THE TASK:
Some lines in the listing may contain the word "video". Say how many, with the number alone.

RECORDS SHOWN:

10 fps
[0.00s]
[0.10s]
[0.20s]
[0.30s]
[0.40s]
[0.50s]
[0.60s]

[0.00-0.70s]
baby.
* * *
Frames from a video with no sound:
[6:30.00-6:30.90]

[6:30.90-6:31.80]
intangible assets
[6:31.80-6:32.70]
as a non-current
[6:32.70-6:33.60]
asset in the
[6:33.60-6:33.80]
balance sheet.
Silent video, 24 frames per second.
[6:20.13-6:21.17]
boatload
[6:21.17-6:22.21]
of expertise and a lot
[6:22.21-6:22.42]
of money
==
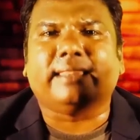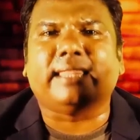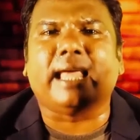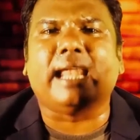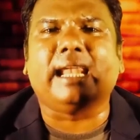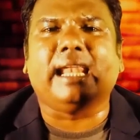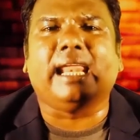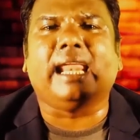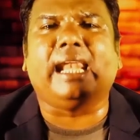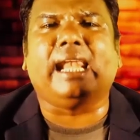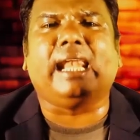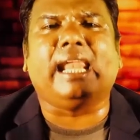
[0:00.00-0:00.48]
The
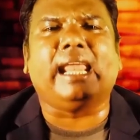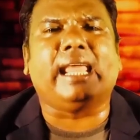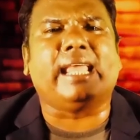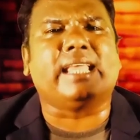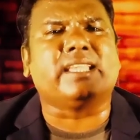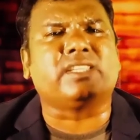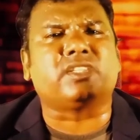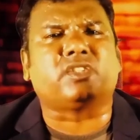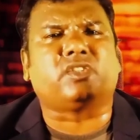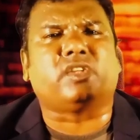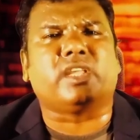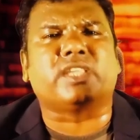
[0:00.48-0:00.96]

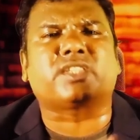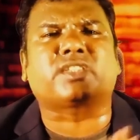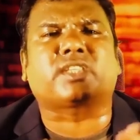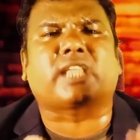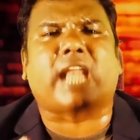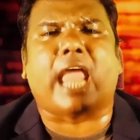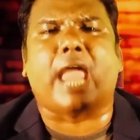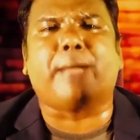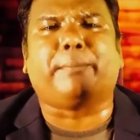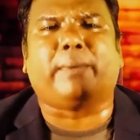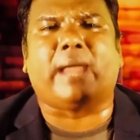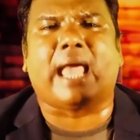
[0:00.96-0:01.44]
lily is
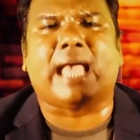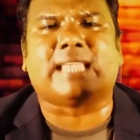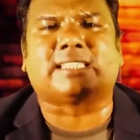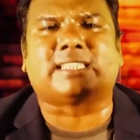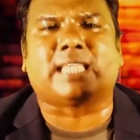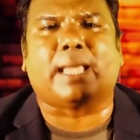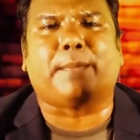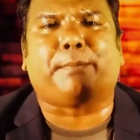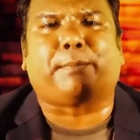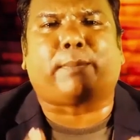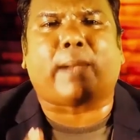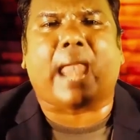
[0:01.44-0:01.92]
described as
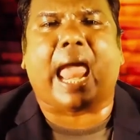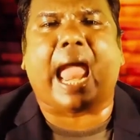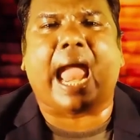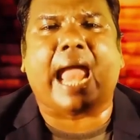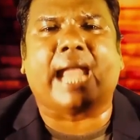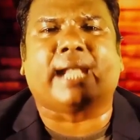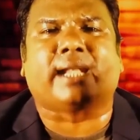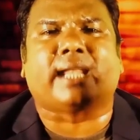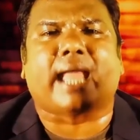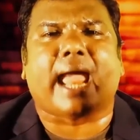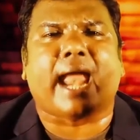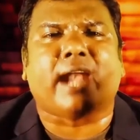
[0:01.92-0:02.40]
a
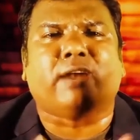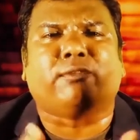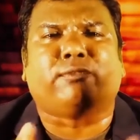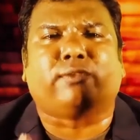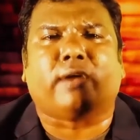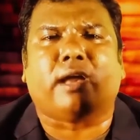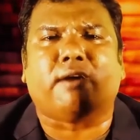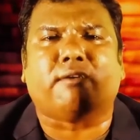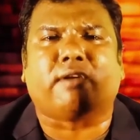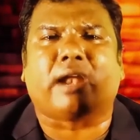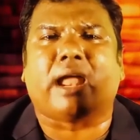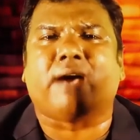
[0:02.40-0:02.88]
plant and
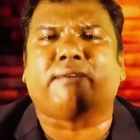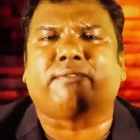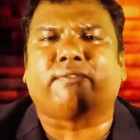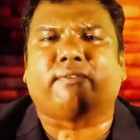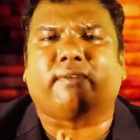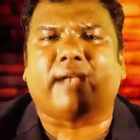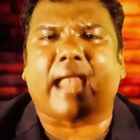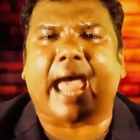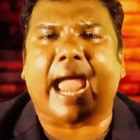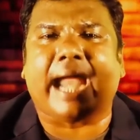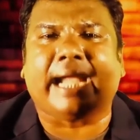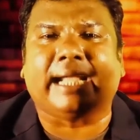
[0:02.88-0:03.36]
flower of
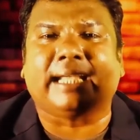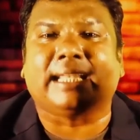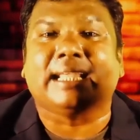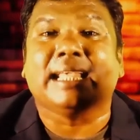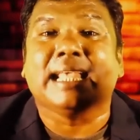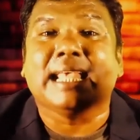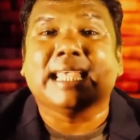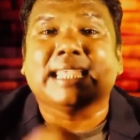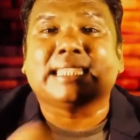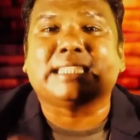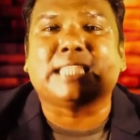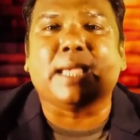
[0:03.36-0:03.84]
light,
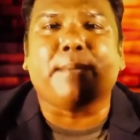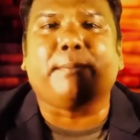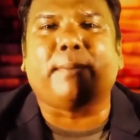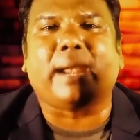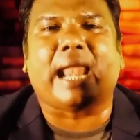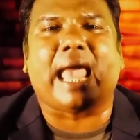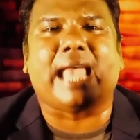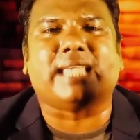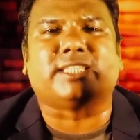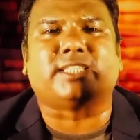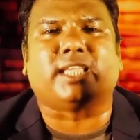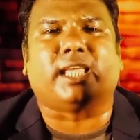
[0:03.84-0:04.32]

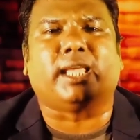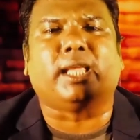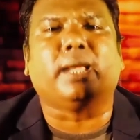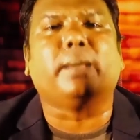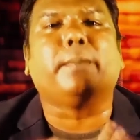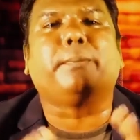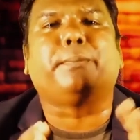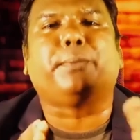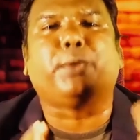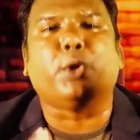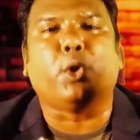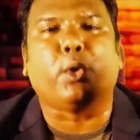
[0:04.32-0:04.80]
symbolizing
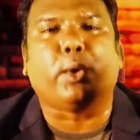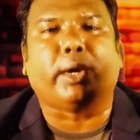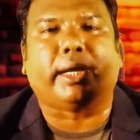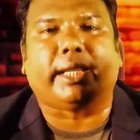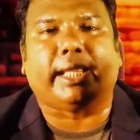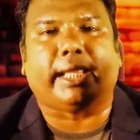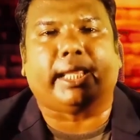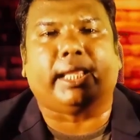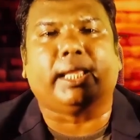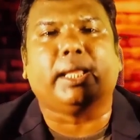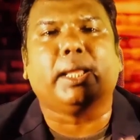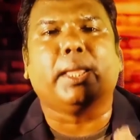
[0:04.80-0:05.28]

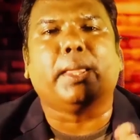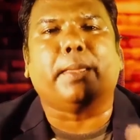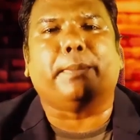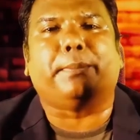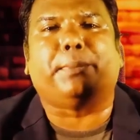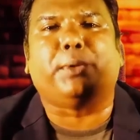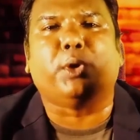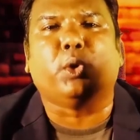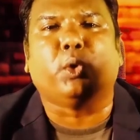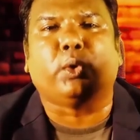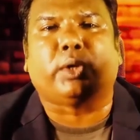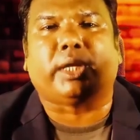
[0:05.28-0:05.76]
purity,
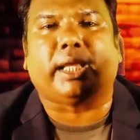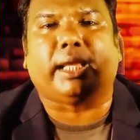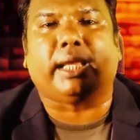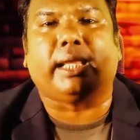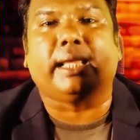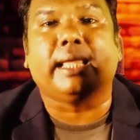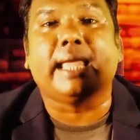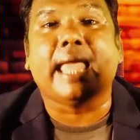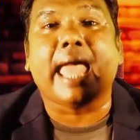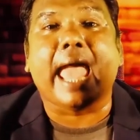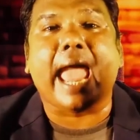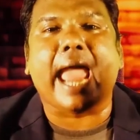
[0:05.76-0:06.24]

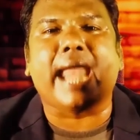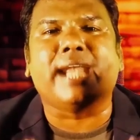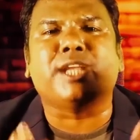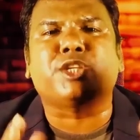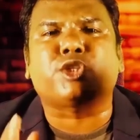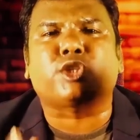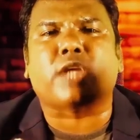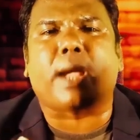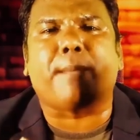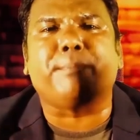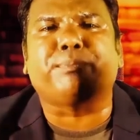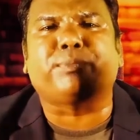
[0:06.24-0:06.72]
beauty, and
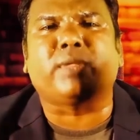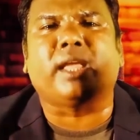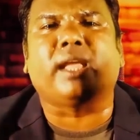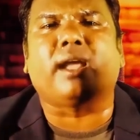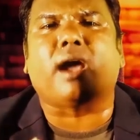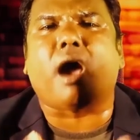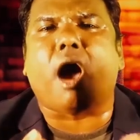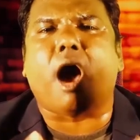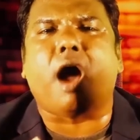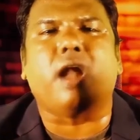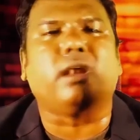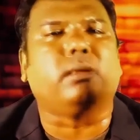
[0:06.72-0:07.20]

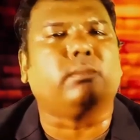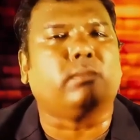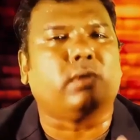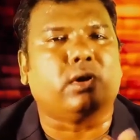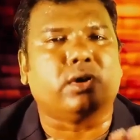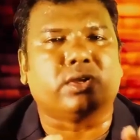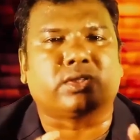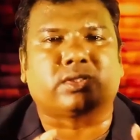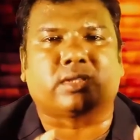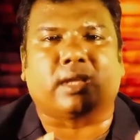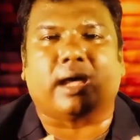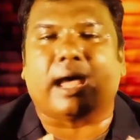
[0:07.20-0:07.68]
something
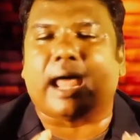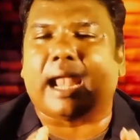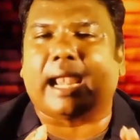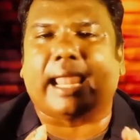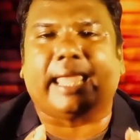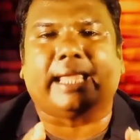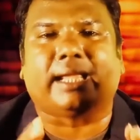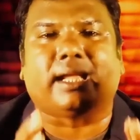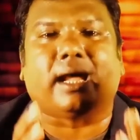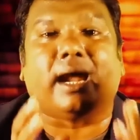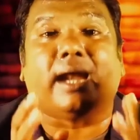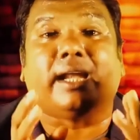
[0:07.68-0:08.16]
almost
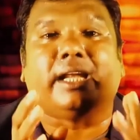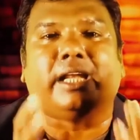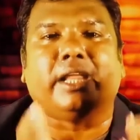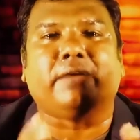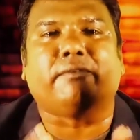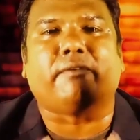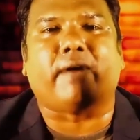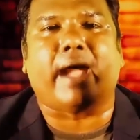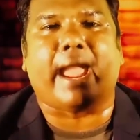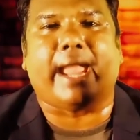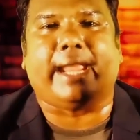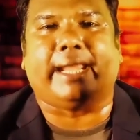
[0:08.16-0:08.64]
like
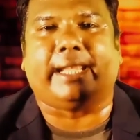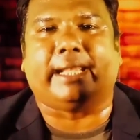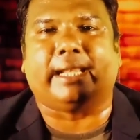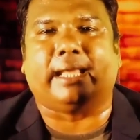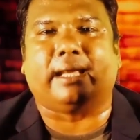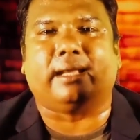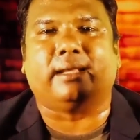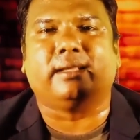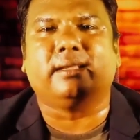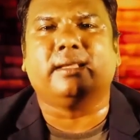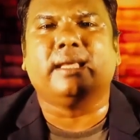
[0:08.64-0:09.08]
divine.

EXERCISE RESULT:
2